[Data records]

*-*-*

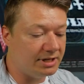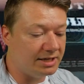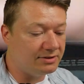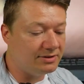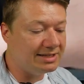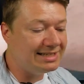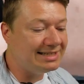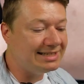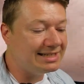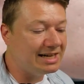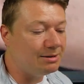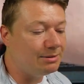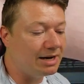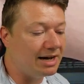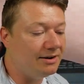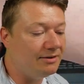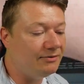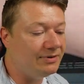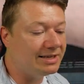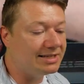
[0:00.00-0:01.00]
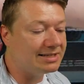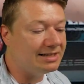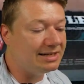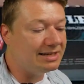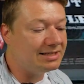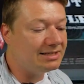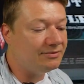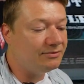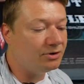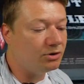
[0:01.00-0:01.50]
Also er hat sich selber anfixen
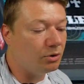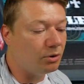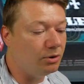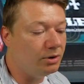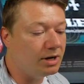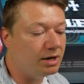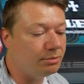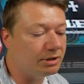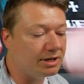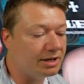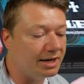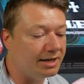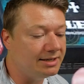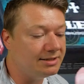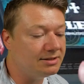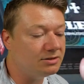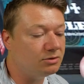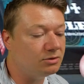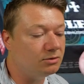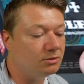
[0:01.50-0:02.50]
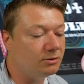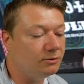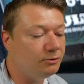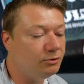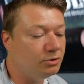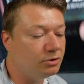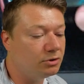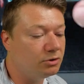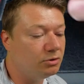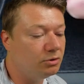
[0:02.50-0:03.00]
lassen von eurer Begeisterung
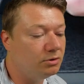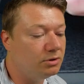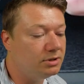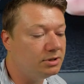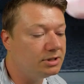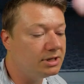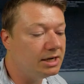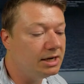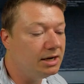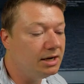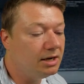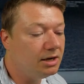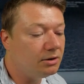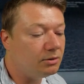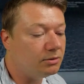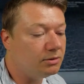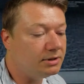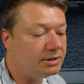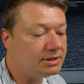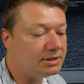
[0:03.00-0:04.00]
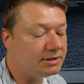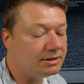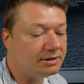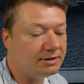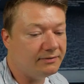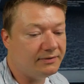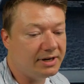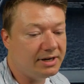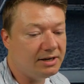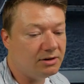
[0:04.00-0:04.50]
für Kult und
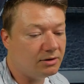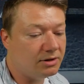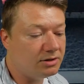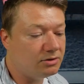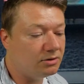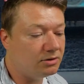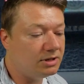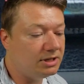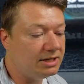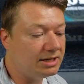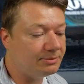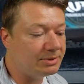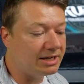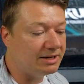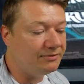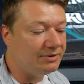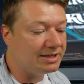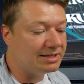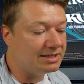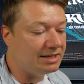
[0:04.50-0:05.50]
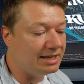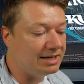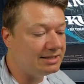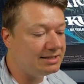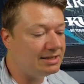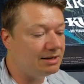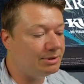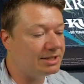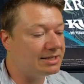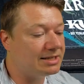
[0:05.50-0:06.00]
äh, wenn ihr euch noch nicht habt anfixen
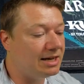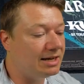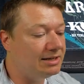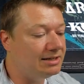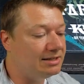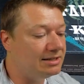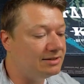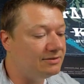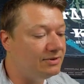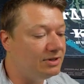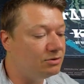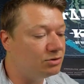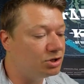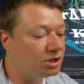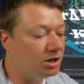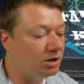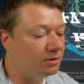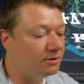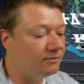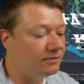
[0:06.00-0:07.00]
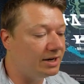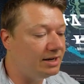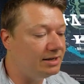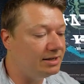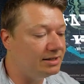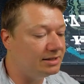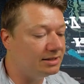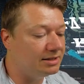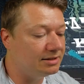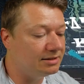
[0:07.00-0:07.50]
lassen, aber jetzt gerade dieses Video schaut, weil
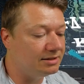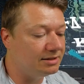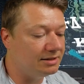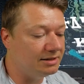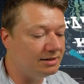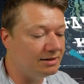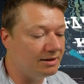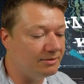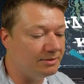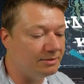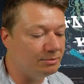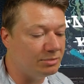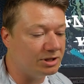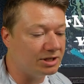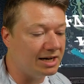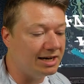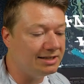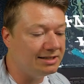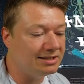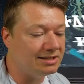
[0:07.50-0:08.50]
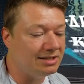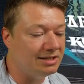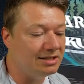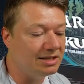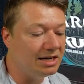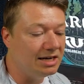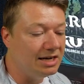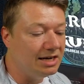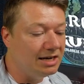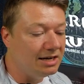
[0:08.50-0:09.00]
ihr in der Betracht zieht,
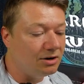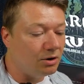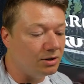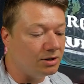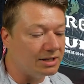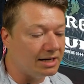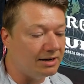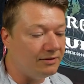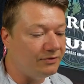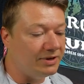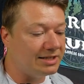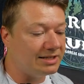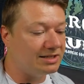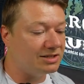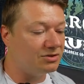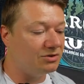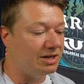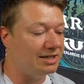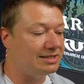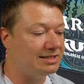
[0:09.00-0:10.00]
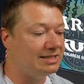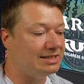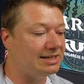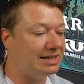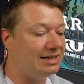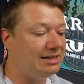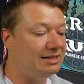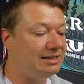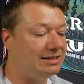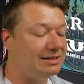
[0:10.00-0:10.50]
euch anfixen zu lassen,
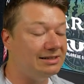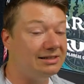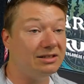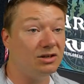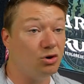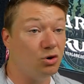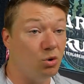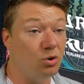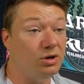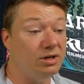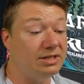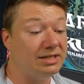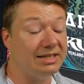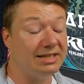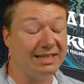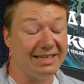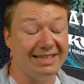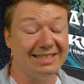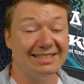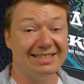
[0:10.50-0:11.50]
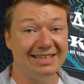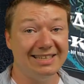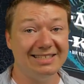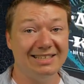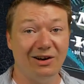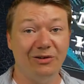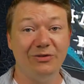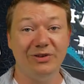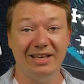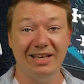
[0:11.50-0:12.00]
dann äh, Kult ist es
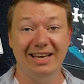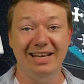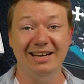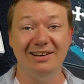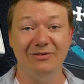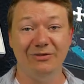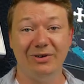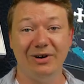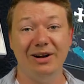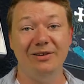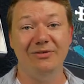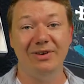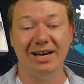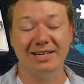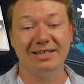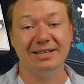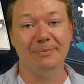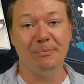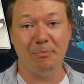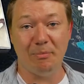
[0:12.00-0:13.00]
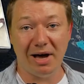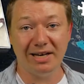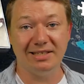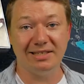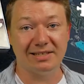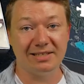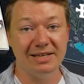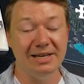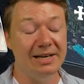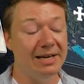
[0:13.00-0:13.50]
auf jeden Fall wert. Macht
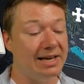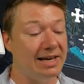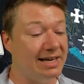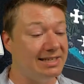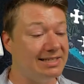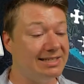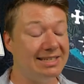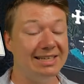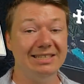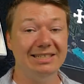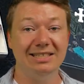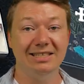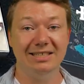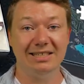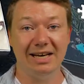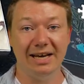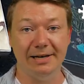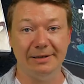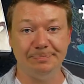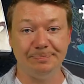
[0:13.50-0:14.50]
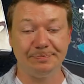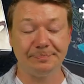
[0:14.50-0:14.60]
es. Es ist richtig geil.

*-*-*

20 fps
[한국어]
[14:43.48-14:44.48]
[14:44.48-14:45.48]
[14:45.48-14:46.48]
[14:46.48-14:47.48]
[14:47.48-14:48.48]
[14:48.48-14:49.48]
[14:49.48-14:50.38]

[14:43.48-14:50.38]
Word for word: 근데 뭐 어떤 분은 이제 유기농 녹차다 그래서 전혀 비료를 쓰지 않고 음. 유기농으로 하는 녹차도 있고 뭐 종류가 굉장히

*-*-*

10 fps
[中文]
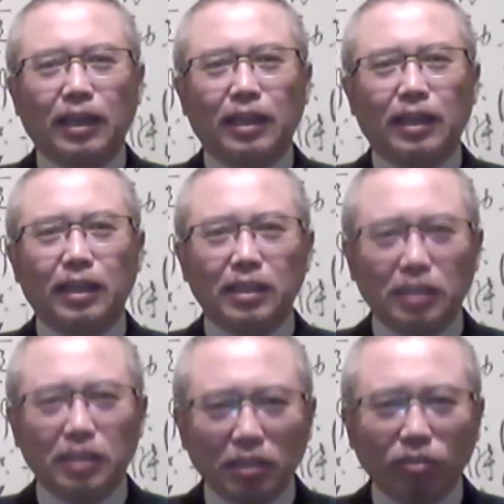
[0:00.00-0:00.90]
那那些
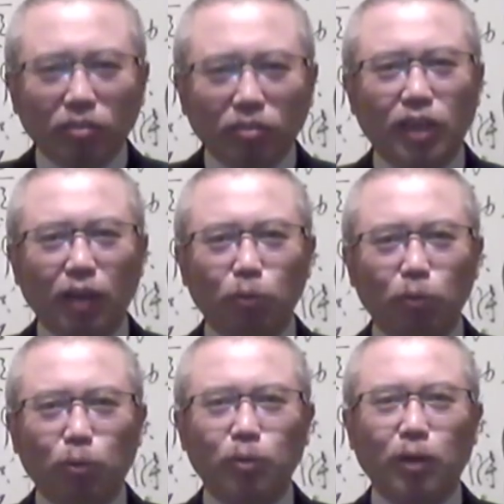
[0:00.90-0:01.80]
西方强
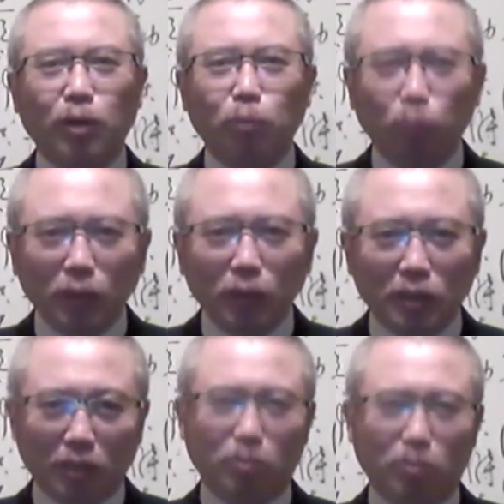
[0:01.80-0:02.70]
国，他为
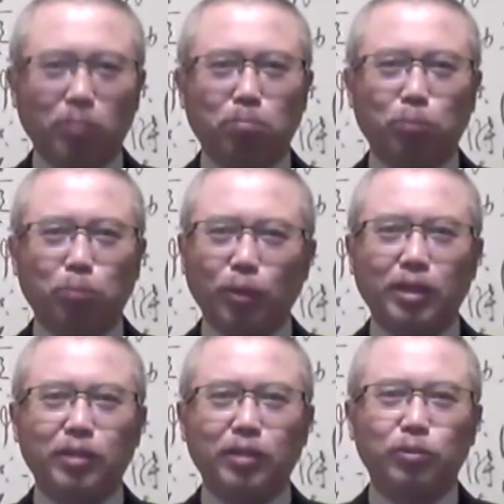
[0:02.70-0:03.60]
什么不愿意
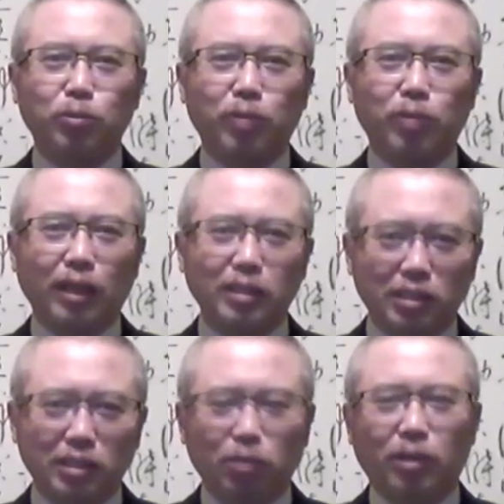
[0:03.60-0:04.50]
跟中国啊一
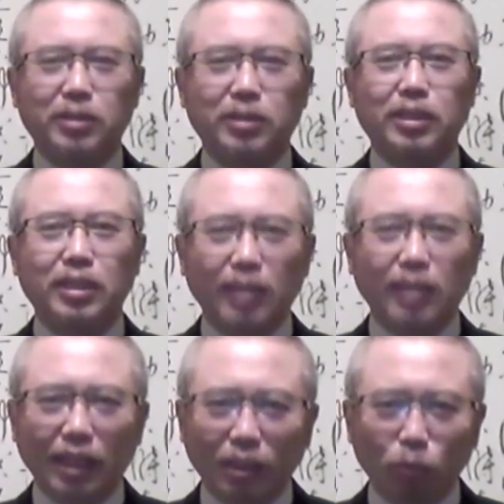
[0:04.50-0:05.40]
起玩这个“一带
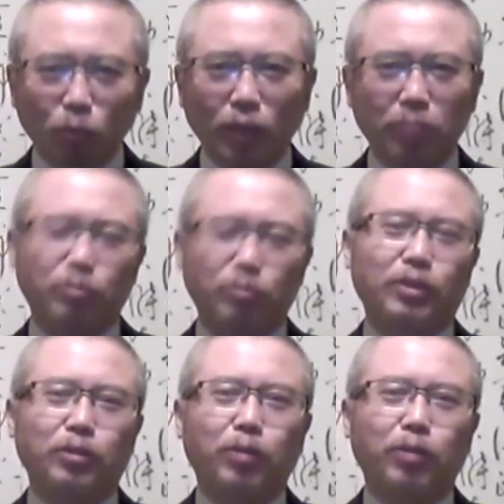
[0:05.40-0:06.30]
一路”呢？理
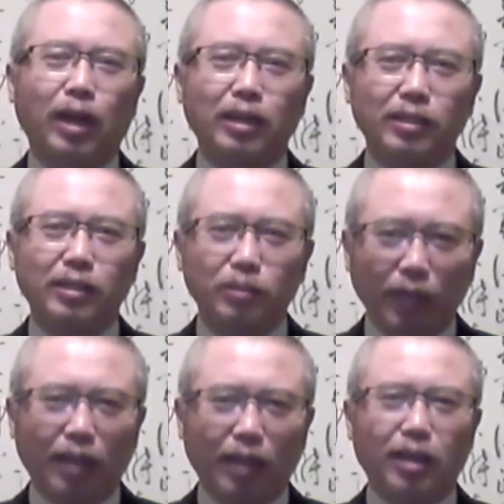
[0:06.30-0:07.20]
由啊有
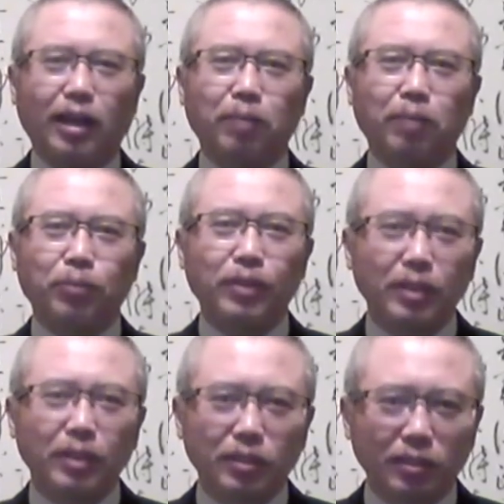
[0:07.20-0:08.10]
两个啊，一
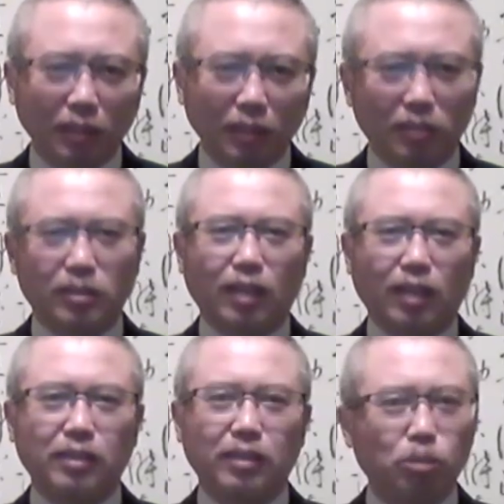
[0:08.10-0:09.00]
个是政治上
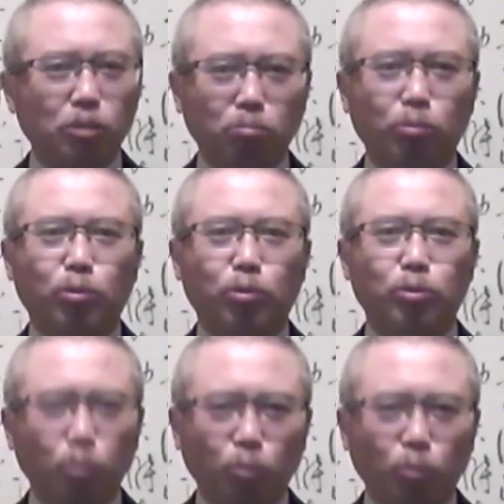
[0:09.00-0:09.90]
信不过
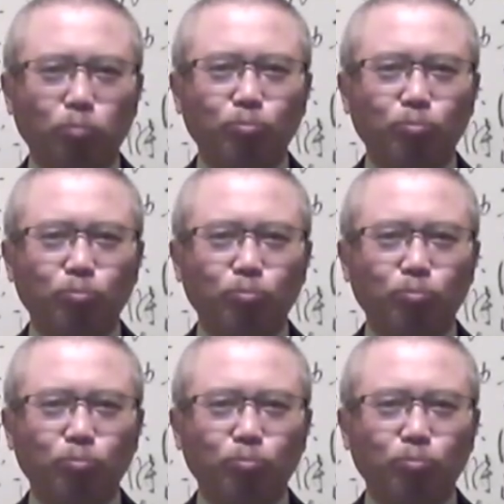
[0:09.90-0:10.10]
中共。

*-*-*

**THE TASK**
Among the records above, repeat exactly the line with "[14:43.48-14:44.48]", the line with "Word for word: 근데", and every line in between, and only those.

**WRITTEN RESPONSE**
[14:43.48-14:44.48]
[14:44.48-14:45.48]
[14:45.48-14:46.48]
[14:46.48-14:47.48]
[14:47.48-14:48.48]
[14:48.48-14:49.48]
[14:49.48-14:50.38]

[14:43.48-14:50.38]
Word for word: 근데 뭐 어떤 분은 이제 유기농 녹차다 그래서 전혀 비료를 쓰지 않고 음. 유기농으로 하는 녹차도 있고 뭐 종류가 굉장히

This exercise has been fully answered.